The new UK pension rules will remove the cap on income that can be taken from drawdown plans for investors over the age of 55, which is expected to make income drawdown funds the main alternative to a traditional annuity.
Hargreaves Lansdown said its new fund will offer investors no set up fee, no transfer in fee, and no annual drawdown fee. There will also be no charges for one-off or regular withdrawals, or for changing income instructions, though standard platform fees and dealing charges remain.
“The only addition to our normal pension charges is an early closure fee for people who open and then close their account within a year,” said Tom McPhail, head of pensions research at Hargreaves Lansdown.

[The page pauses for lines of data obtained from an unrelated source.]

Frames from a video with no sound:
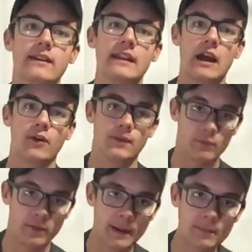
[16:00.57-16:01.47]
Now,
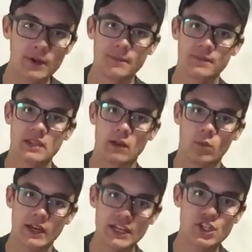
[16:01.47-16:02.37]
remember
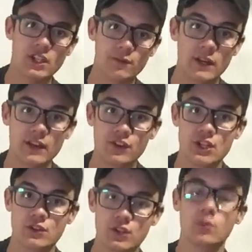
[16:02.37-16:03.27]
what each of the Infinity
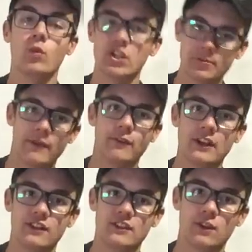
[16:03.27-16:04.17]
Stones do. Watch my
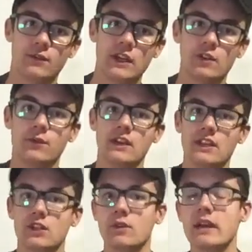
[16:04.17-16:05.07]
Infinity Stone video if you
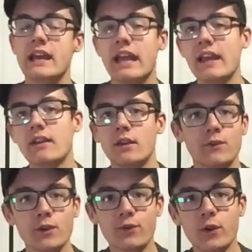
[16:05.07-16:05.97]
need to. And
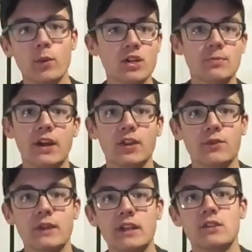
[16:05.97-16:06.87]
feel free to watch my
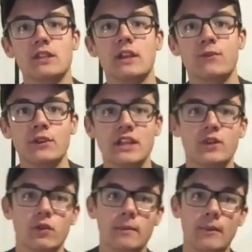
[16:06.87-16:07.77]
other videos if you need
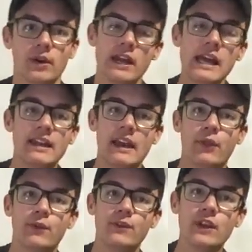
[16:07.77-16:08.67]
to remember.
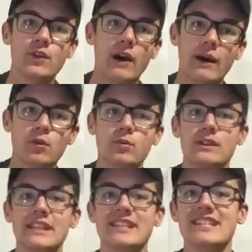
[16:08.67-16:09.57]
Now, the video I will
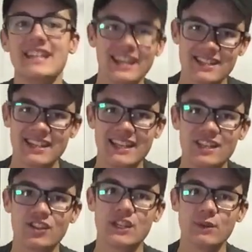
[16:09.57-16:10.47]
release next in
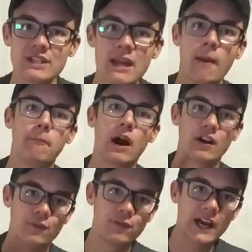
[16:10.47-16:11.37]
the series,
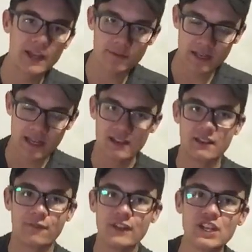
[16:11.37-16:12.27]
part 5,
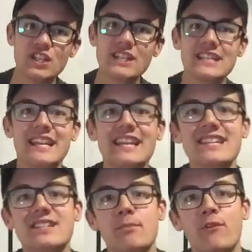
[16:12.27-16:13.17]
to finish this,
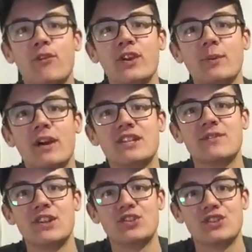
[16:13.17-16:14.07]
is before you watch
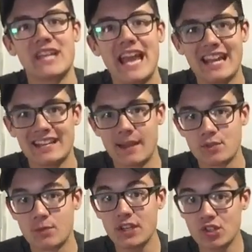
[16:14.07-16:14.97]
Avengers Endgame.
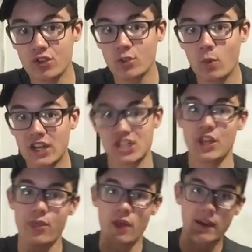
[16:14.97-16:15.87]
So make sure you watch
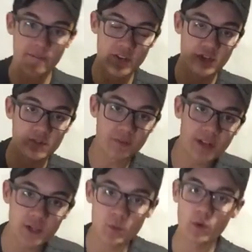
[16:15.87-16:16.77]
Avengers
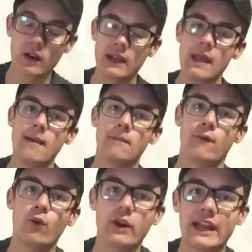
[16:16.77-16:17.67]
Infinity War
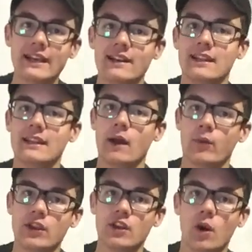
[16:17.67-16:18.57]
beforehand. That
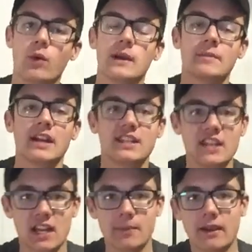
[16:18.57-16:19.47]
way you know what I'm going to
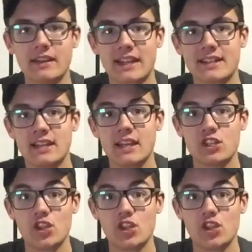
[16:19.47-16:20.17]
talk about next.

McPhail said this would prevent investors utilising the new fund to transfer savings from less flexible pension providers as a cheap way of accessing all their money within a year.
Hargreaves Lansdown said it has already received over 175,000 requests for information relating to the new pension regime and noted that annuity sales have halved in the year since the 2014 Budget, when the changes were first announced.
This had created an estimated 200,000 to 400,000 people waiting to take advantage of the new freedoms in the first weeks and months after 6 April, McPhail said.
“The Financial Conduct Authority and the government are beavering away to produce the final rules and regulations which will apply from 6 April. Drawing on our experience as the UK’s leading direct to consumer drawdown provider and annuity broker, we have been able to launch our new drawdown product in plenty of time,” he said.